» TASK DESCRIPTION
Among the entries below, how many lines hold "video"? Only the number is wanted.

______

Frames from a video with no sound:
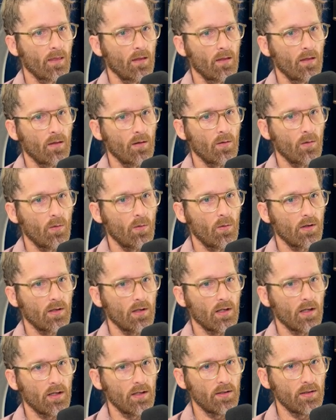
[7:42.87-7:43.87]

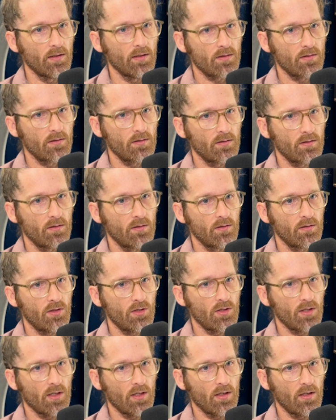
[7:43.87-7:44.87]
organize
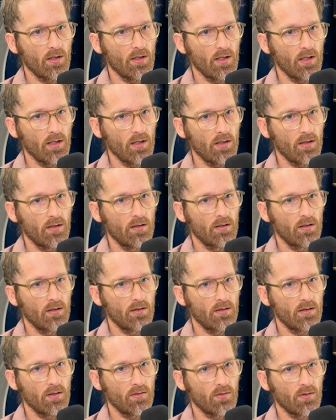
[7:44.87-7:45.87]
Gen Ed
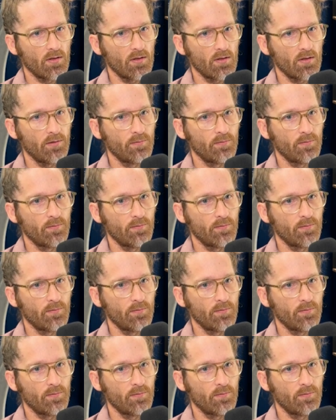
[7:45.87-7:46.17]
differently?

______

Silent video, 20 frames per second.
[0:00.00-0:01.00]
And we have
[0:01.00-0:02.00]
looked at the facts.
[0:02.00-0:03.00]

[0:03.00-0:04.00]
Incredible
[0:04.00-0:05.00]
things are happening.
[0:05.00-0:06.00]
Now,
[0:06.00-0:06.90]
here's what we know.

______

» SOLUTION FOR THIS TASK
2